Federal Judge Blocks Major Provision of Texas Anti-Abortion Law

HUGE news from Texas yesterday, as the mega-controversial HB2, Texas’ 2013 law which was set to close all but 7 comprehensive women’s health facilities in the state, is given a major rebuke.  Here’s the story from the Houston Chronicle

AUSTIN – A federal judge struck down a key piece of Texas’s tough new abortion law Friday afternoon, just three days before its implementation was expected to force all but seven clinics in the state to close.

U.S. District Judge Lee Yeakel ruled that requiring abortion facilities to comply with the standards of ambulatory surgical centers would reduce access so much that it would put an unconstitutional burden on Texas women seeking the procedure.

“The ambulatory-surgical-center requirement is unconstitutional because it imposes an undue burden on the right of women throughout Texas to seek a previabilty abortion,” Yeakel ruled, blocking enforcement of the requirement scheduled to take effect Monday.

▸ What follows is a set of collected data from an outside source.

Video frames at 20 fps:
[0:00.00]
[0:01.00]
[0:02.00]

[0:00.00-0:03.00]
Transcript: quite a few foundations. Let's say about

The ruling represents a major victory for a coalition of abortion providers who challenged the law, but it may be a short-lived triumph. The case is expected to be appealed, and the providers will have to hope to avoid a repeat of last fall, when Yeakel struck down a different part of the law only to have his decision quickly reversed by the Fifth Circuit of the U.S. Court of Appeals.

Ultimately, both cases could end up before the U.S. Supreme Court.

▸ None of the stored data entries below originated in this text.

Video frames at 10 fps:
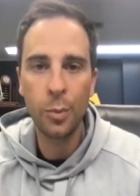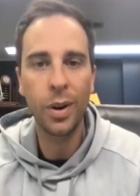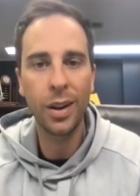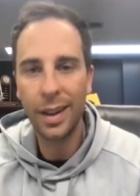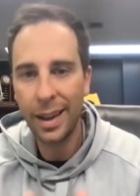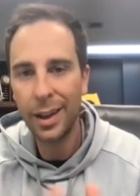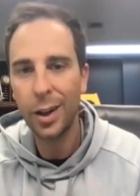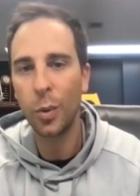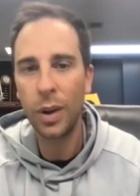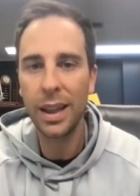But
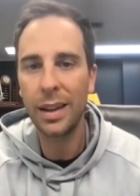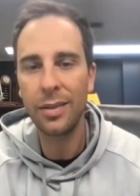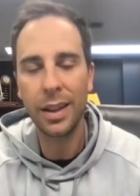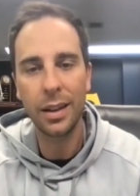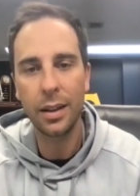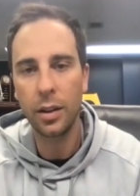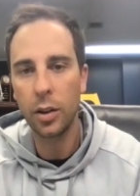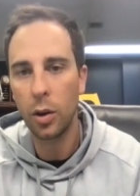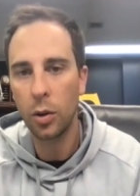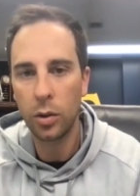here we lived it. You
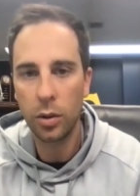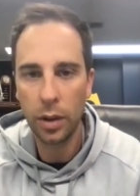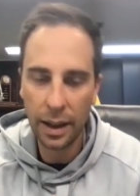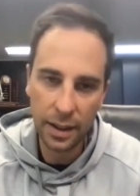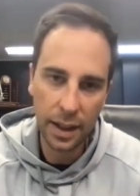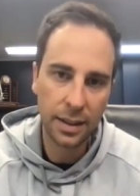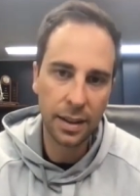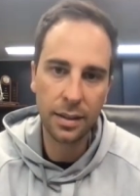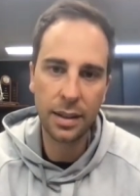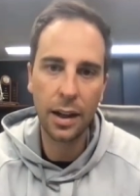know, Isaiah
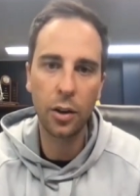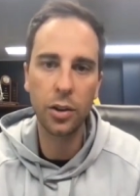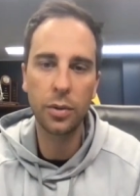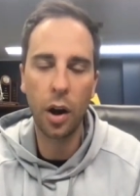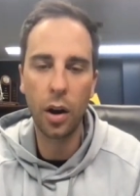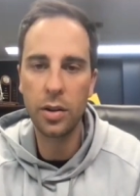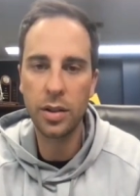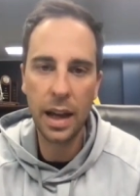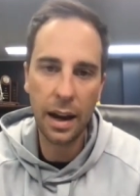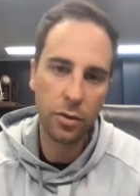Tisdale is on our
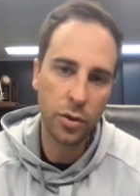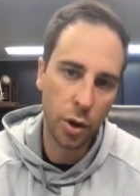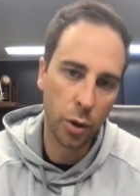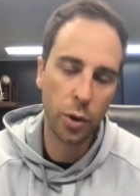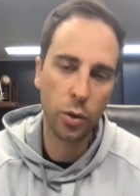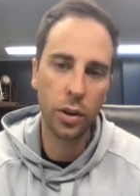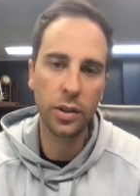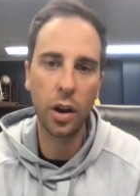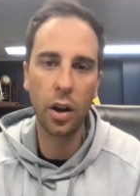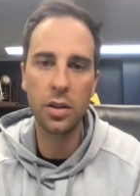staff, Joe Hugley
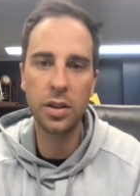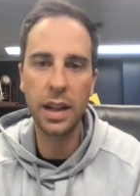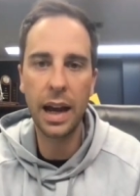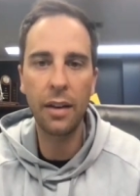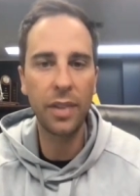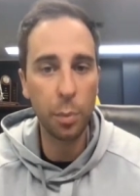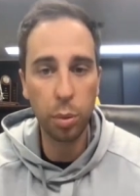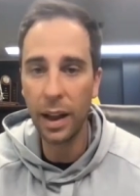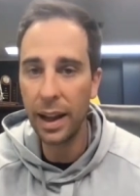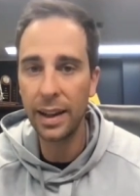is on our staff. They
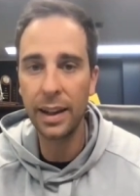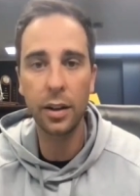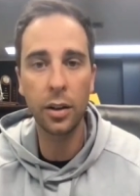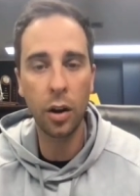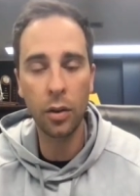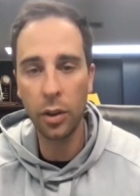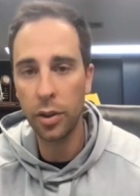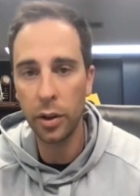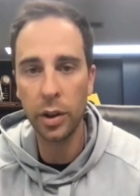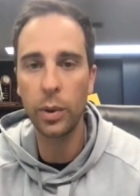played here on the
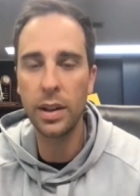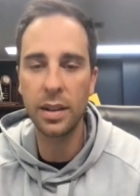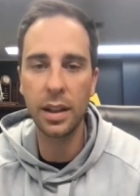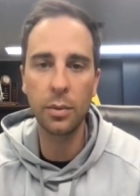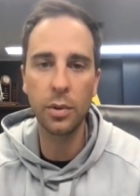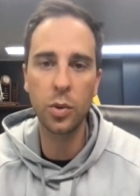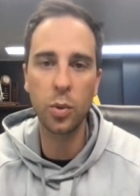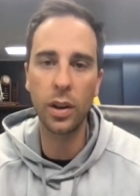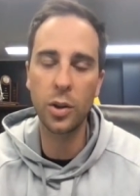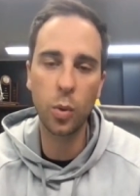30 win team in
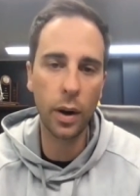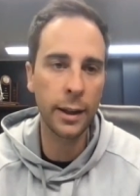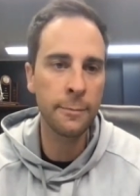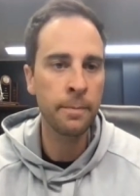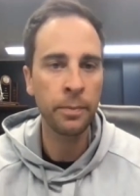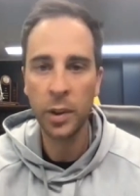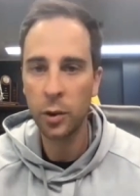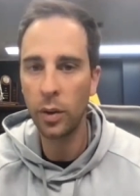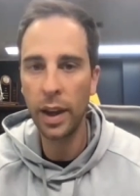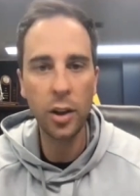2020.
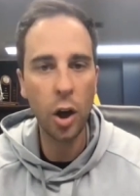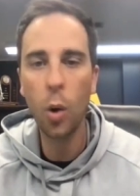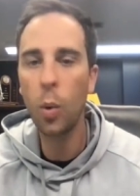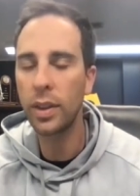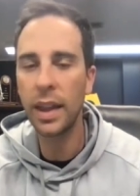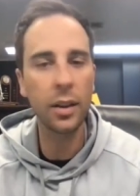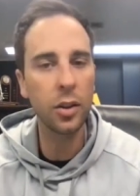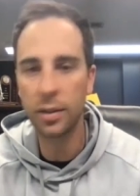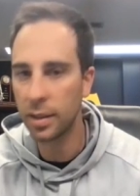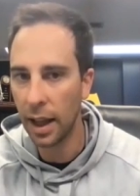So they know what that
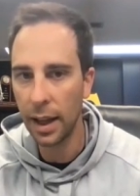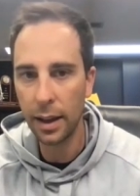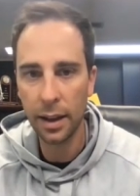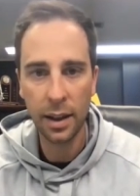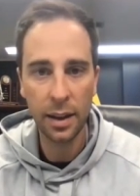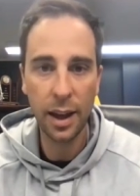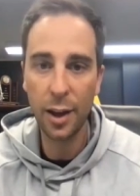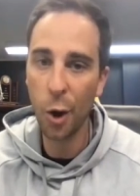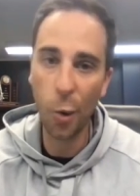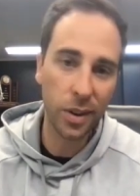looks like. They
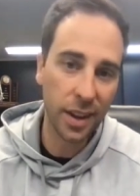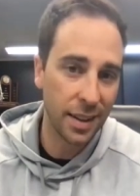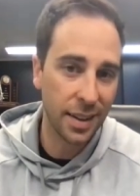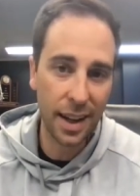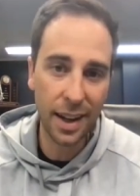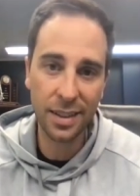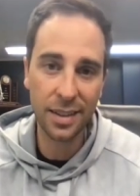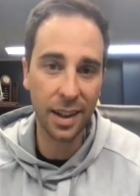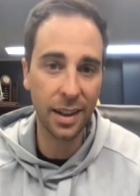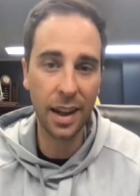know what that takes.
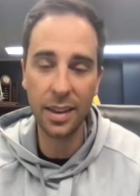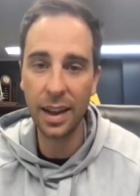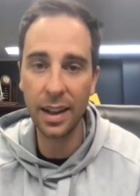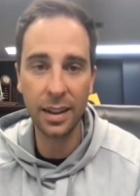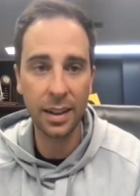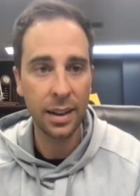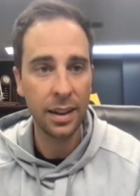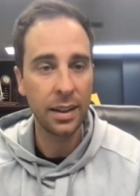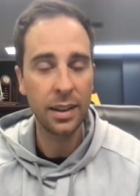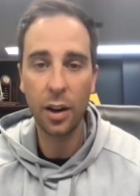They and they
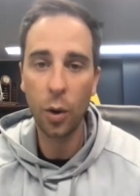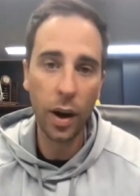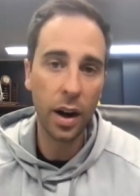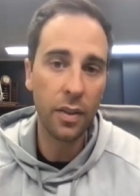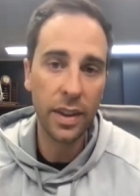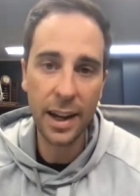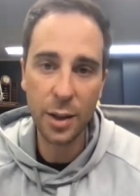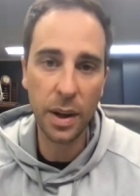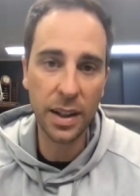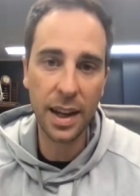they're aware of the
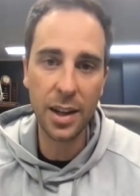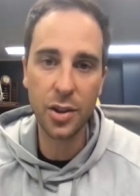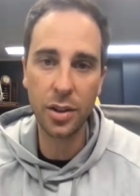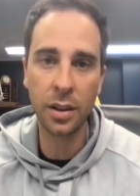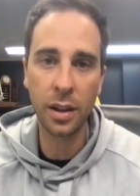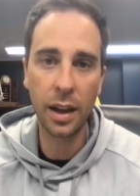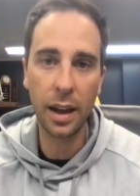expectation,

Who knows what the Fifth Circuit Court of Appeals will do at this point.  But it is good to know that the lower court has once again sided with the right of Texas women to have the healthcare that they choose.

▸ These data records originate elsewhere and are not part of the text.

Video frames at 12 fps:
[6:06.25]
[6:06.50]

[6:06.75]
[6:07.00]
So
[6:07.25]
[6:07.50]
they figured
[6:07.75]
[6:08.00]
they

Everyone is fixated strictly on the abortion aspect of these cases… HB2’s whole purpose was to virtually eliminate abortion in only the largest of Texas cities.  But just as important here is the fact that these clinics offer comprehensive healthcare in their communities… not just abortions.  If these doctors have to shut their doors, it endangers the very lives of Texas women.  Without a community health provider to go to, are these women supposed to just put off their yearly check-ups?  Does the legislature expect someone living in McAllen or Pharr to make an expensive trip to San Antonio every year just for a well-woman exam?

It’s these very arguments that Democrats in the Texas legislature made sure to point out last summer as HB2 was being hotly debated, almost crafting a court case against the law before it was even passed. Hopefully the Fifth Circuit will look at all the evidence as well if this decision is appealed.  But for now, Texas women can be thankful that some clinics will remain open.